══ Entries provided

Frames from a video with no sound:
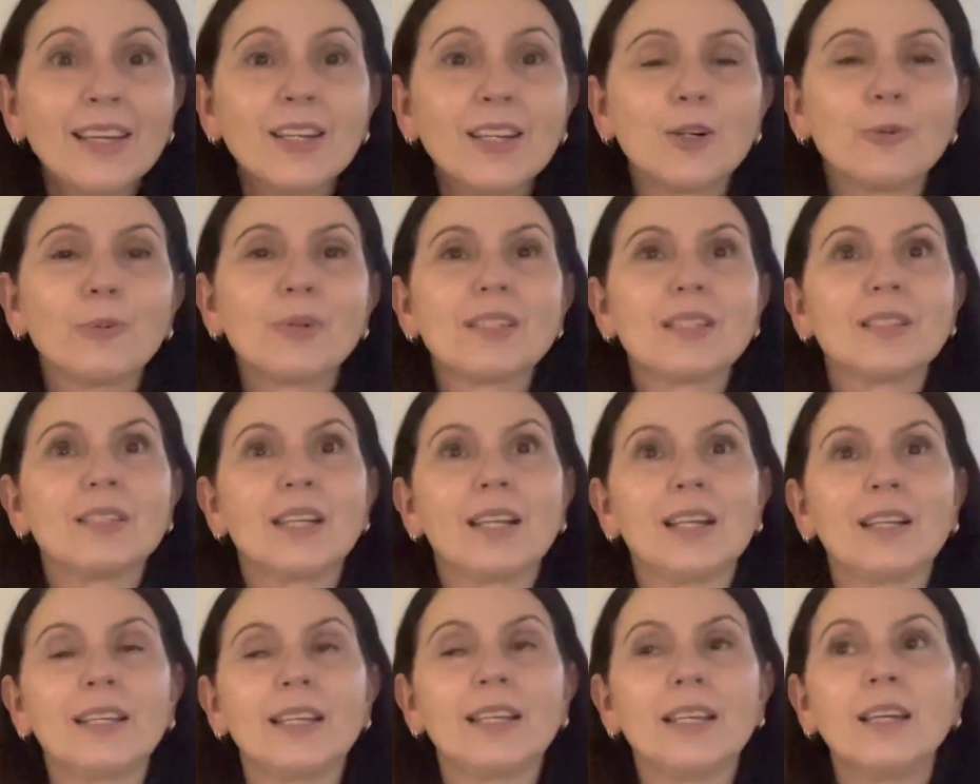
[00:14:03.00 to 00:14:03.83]

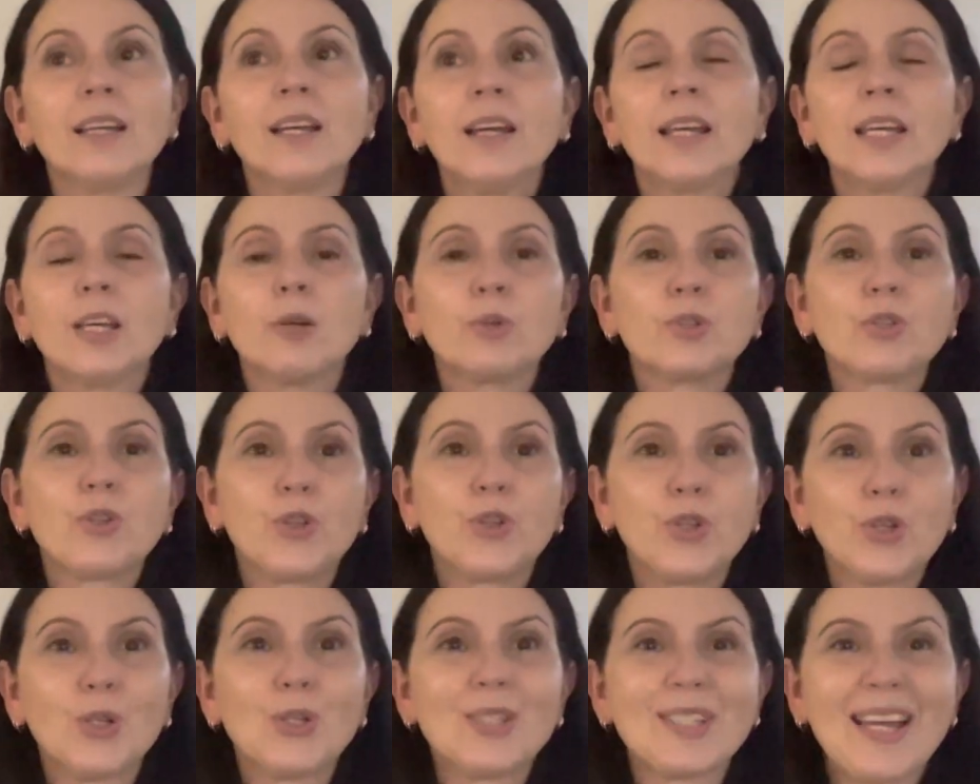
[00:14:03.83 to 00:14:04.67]
Coincidentally, it was
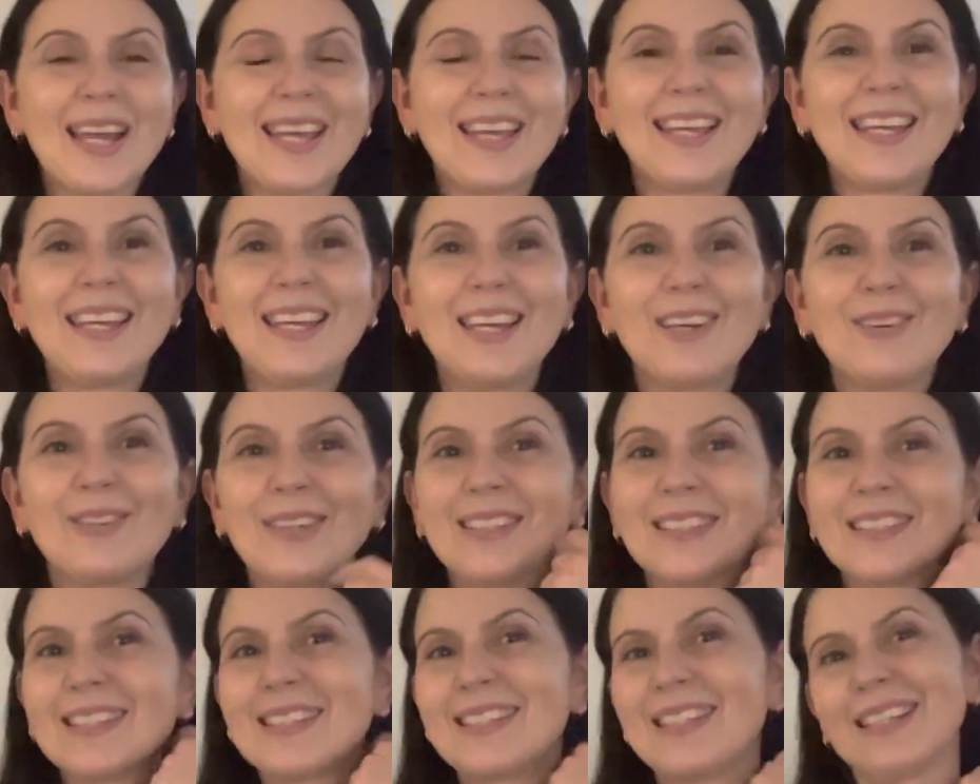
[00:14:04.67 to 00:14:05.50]
Thursday here
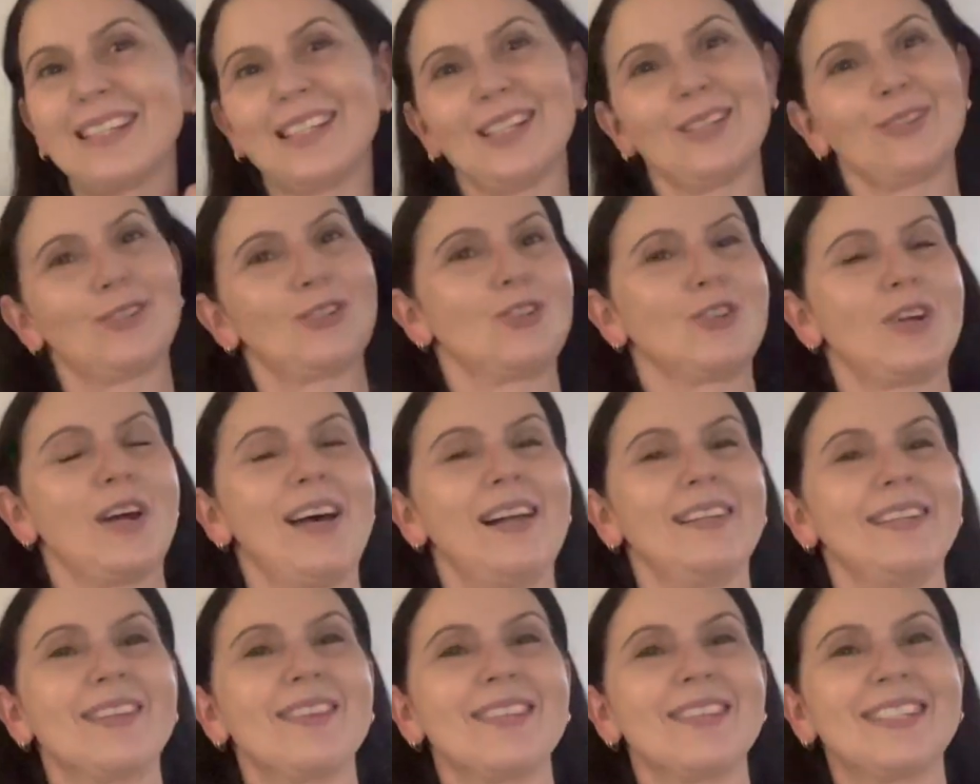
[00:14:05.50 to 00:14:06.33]
in Sydney,
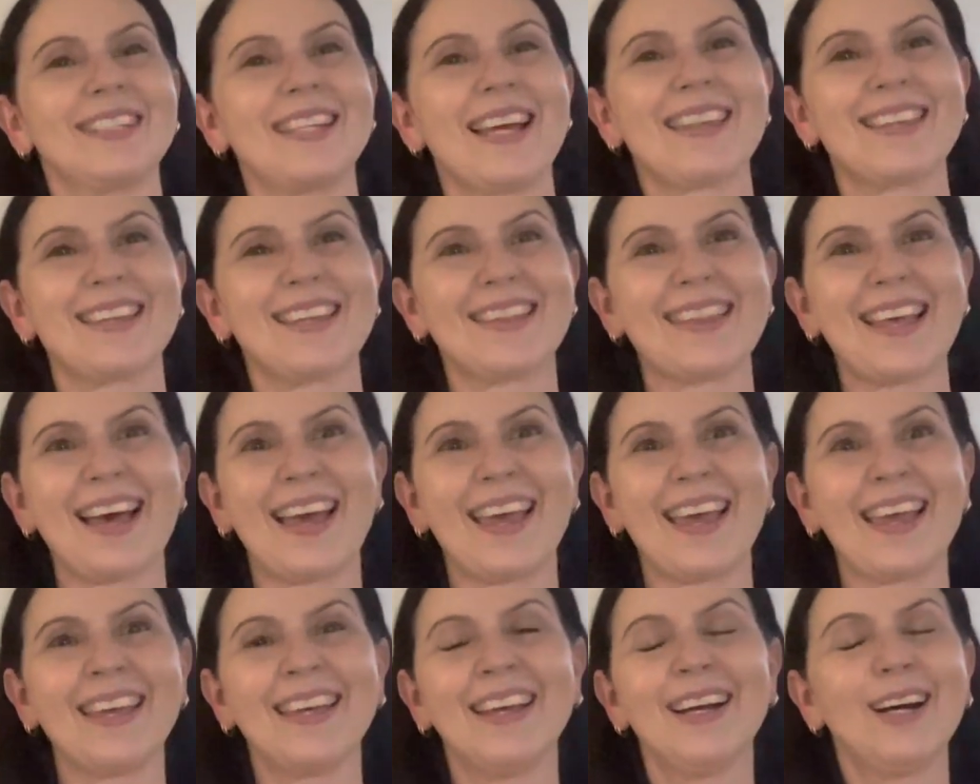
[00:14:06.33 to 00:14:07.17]
Australia, the day that
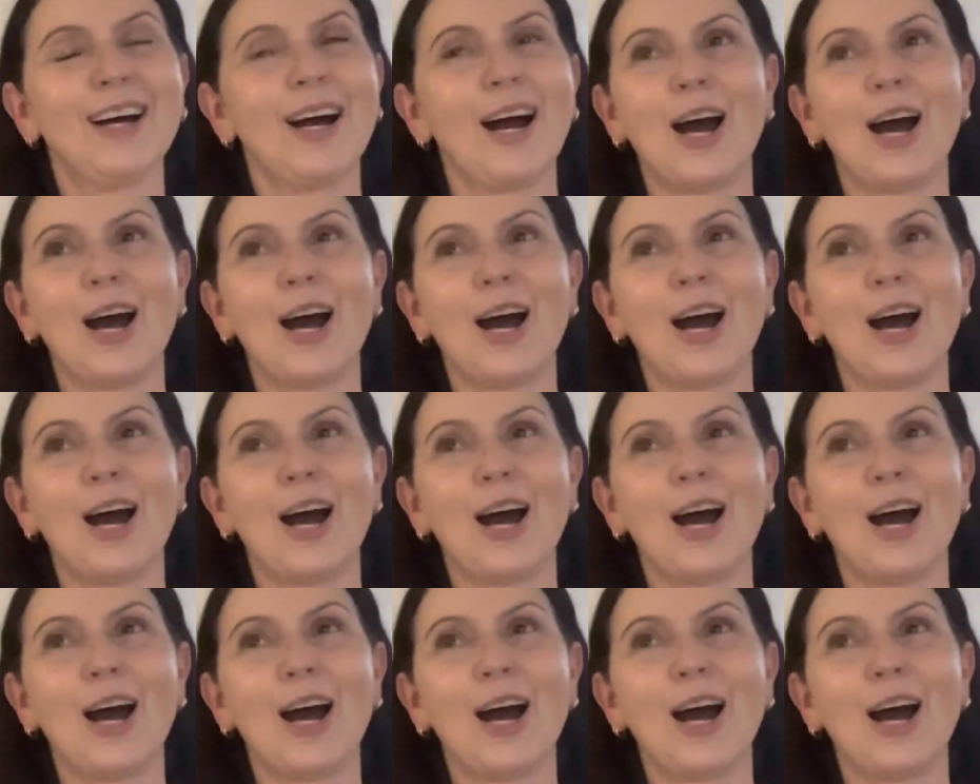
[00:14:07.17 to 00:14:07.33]
they,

════

- **About this exercise**:
For each record, return its text exactly and leave any picture out.

- **Solution to the exercise**:
Frames from a video with no sound:
[00:14:03.00 to 00:14:03.83]

[00:14:03.83 to 00:14:04.67]
Coincidentally, it was
[00:14:04.67 to 00:14:05.50]
Thursday here
[00:14:05.50 to 00:14:06.33]
in Sydney,
[00:14:06.33 to 00:14:07.17]
Australia, the day that
[00:14:07.17 to 00:14:07.33]
they,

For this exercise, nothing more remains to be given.